_INPUT MATERIAL_.
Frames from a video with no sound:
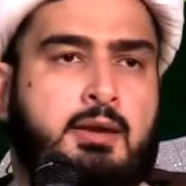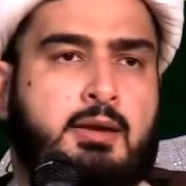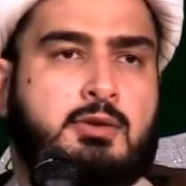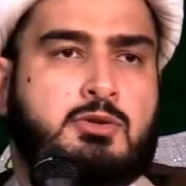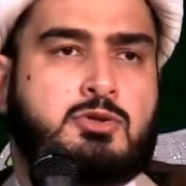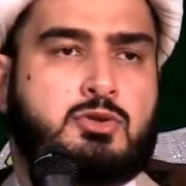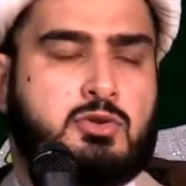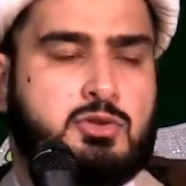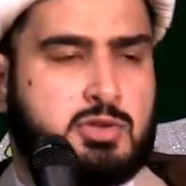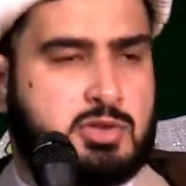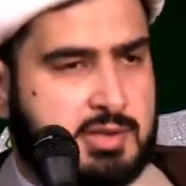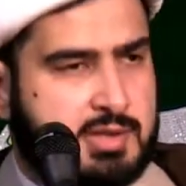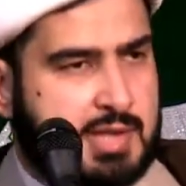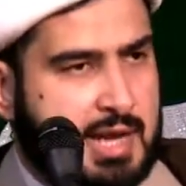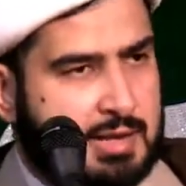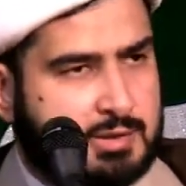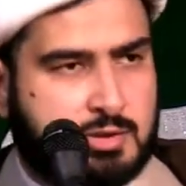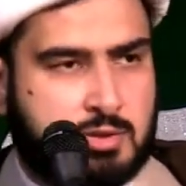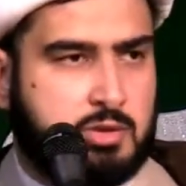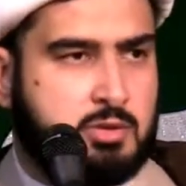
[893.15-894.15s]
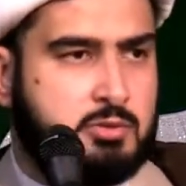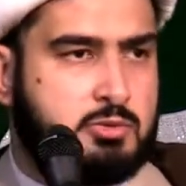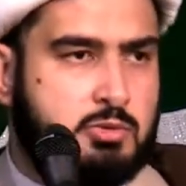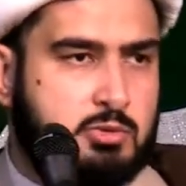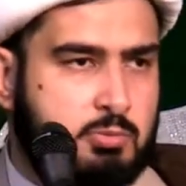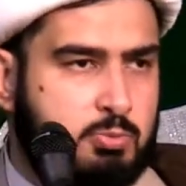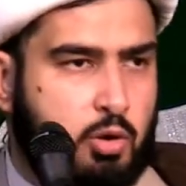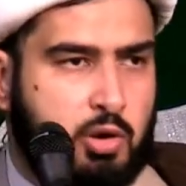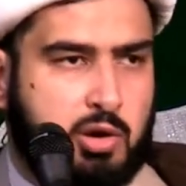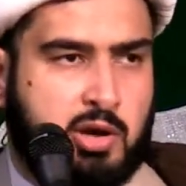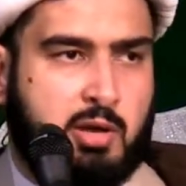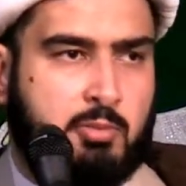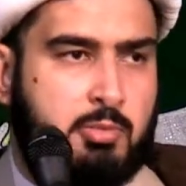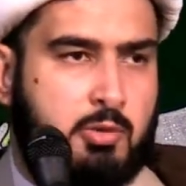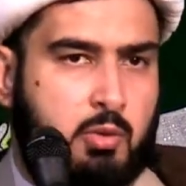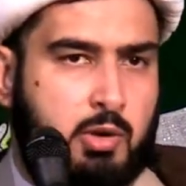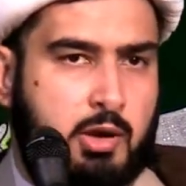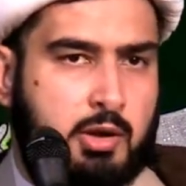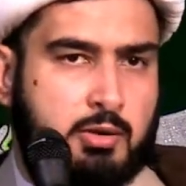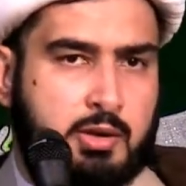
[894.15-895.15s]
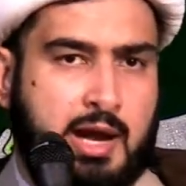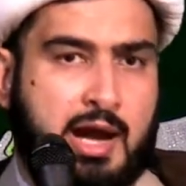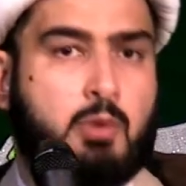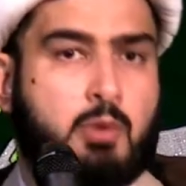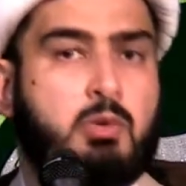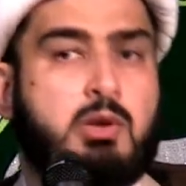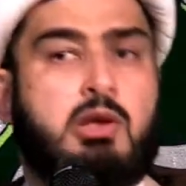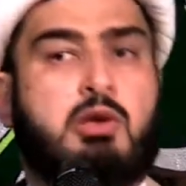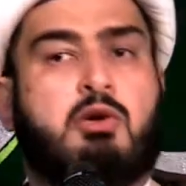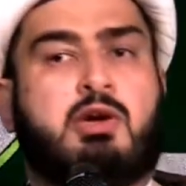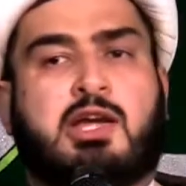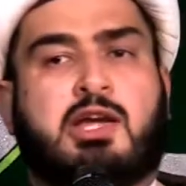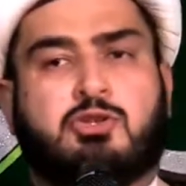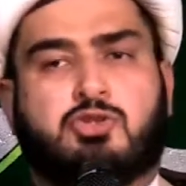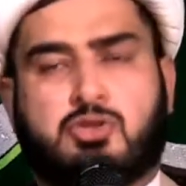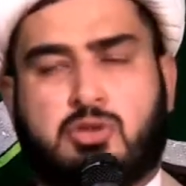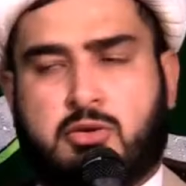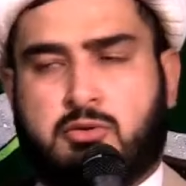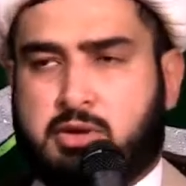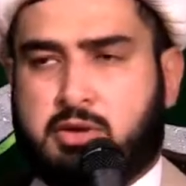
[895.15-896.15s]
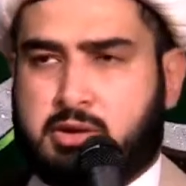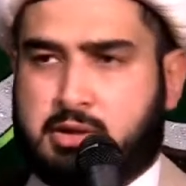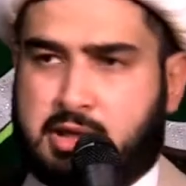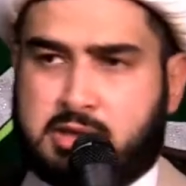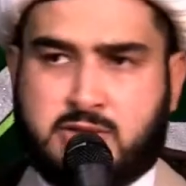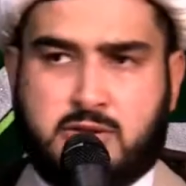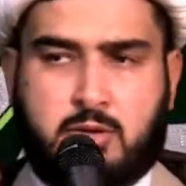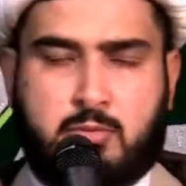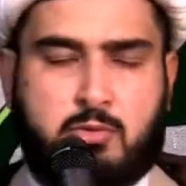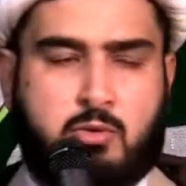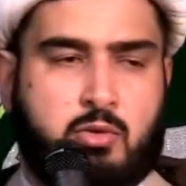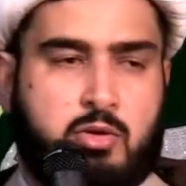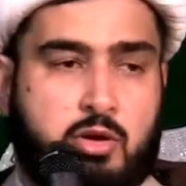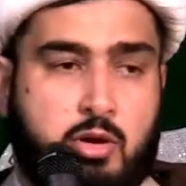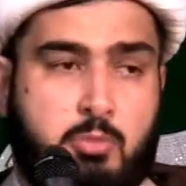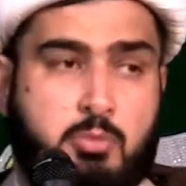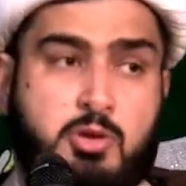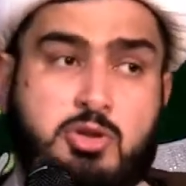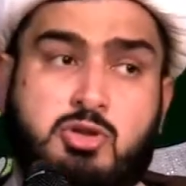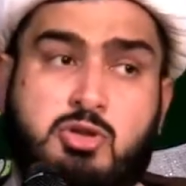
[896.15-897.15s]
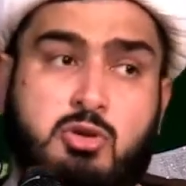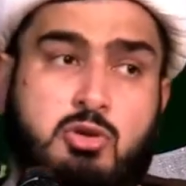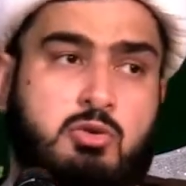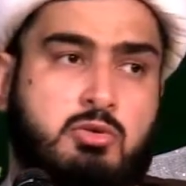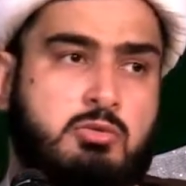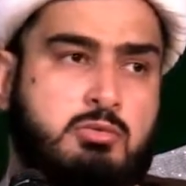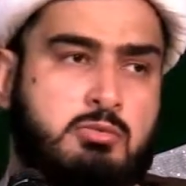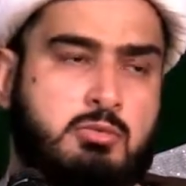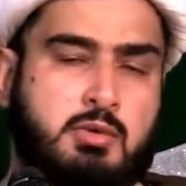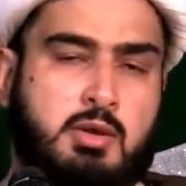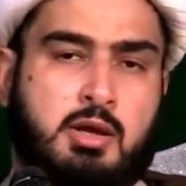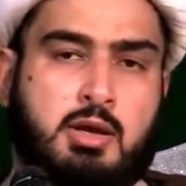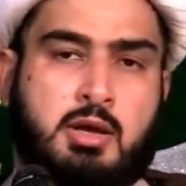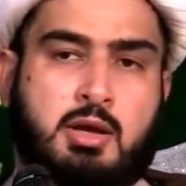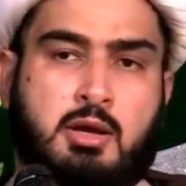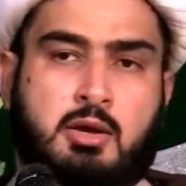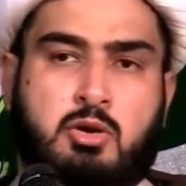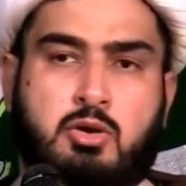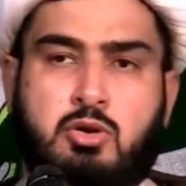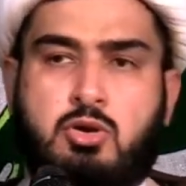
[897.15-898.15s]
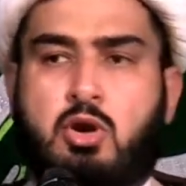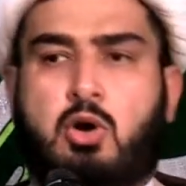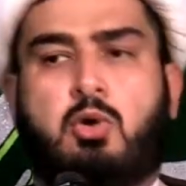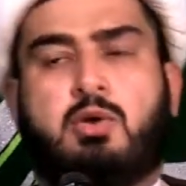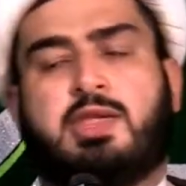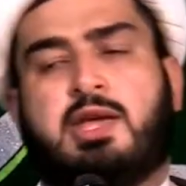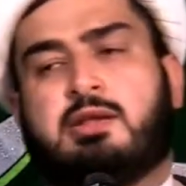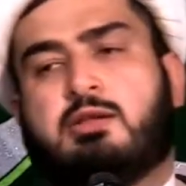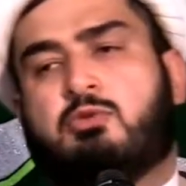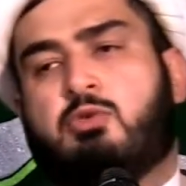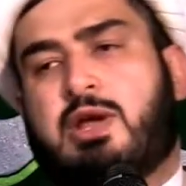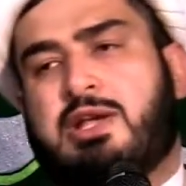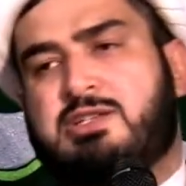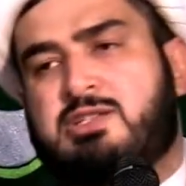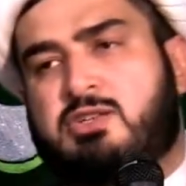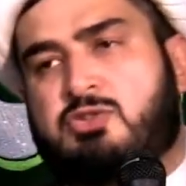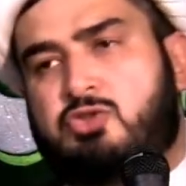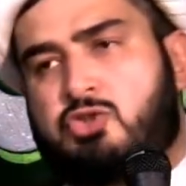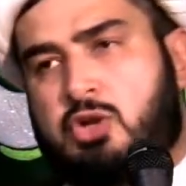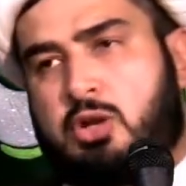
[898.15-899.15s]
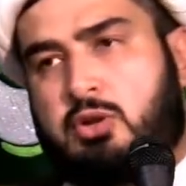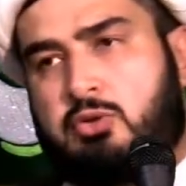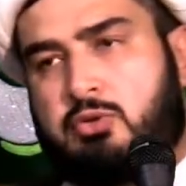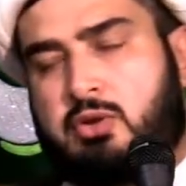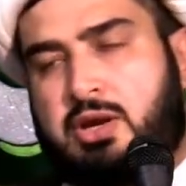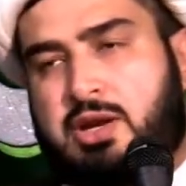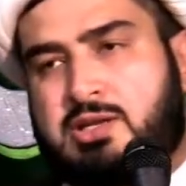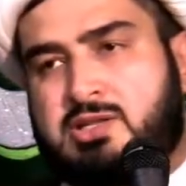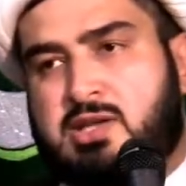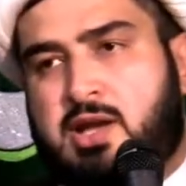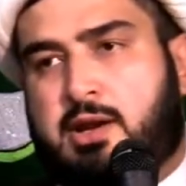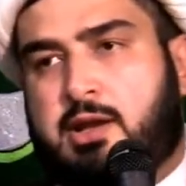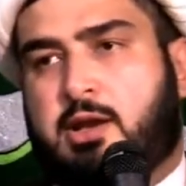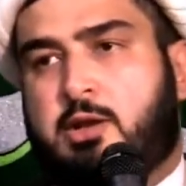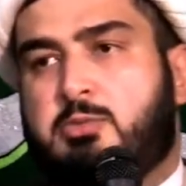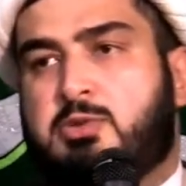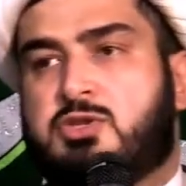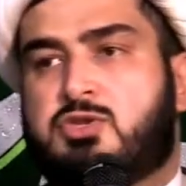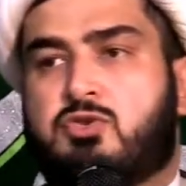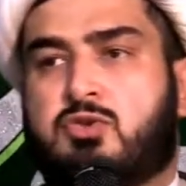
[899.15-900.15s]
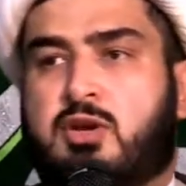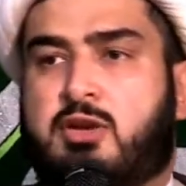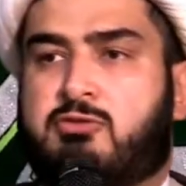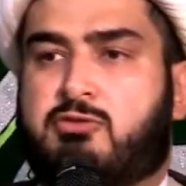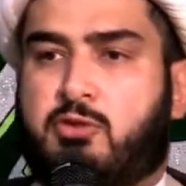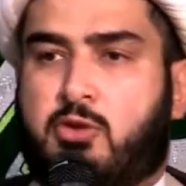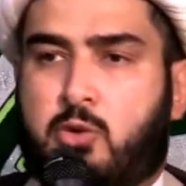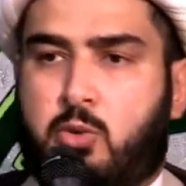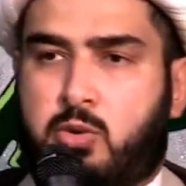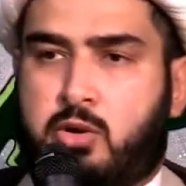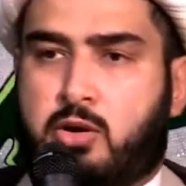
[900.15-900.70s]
So that's point number one. How we look at children, that's number one. Number two, know that raising children is not going to be straightforward.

_TASK_.
An exact restatement is expected of the lines from the line containing "[894.15-895.15s]" to the end of the data above, pictures excluded.

_SOLVED EXERCISE_.
[894.15-895.15s]
[895.15-896.15s]
[896.15-897.15s]
[897.15-898.15s]
[898.15-899.15s]
[899.15-900.15s]
[900.15-900.70s]
So that's point number one. How we look at children, that's number one. Number two, know that raising children is not going to be straightforward.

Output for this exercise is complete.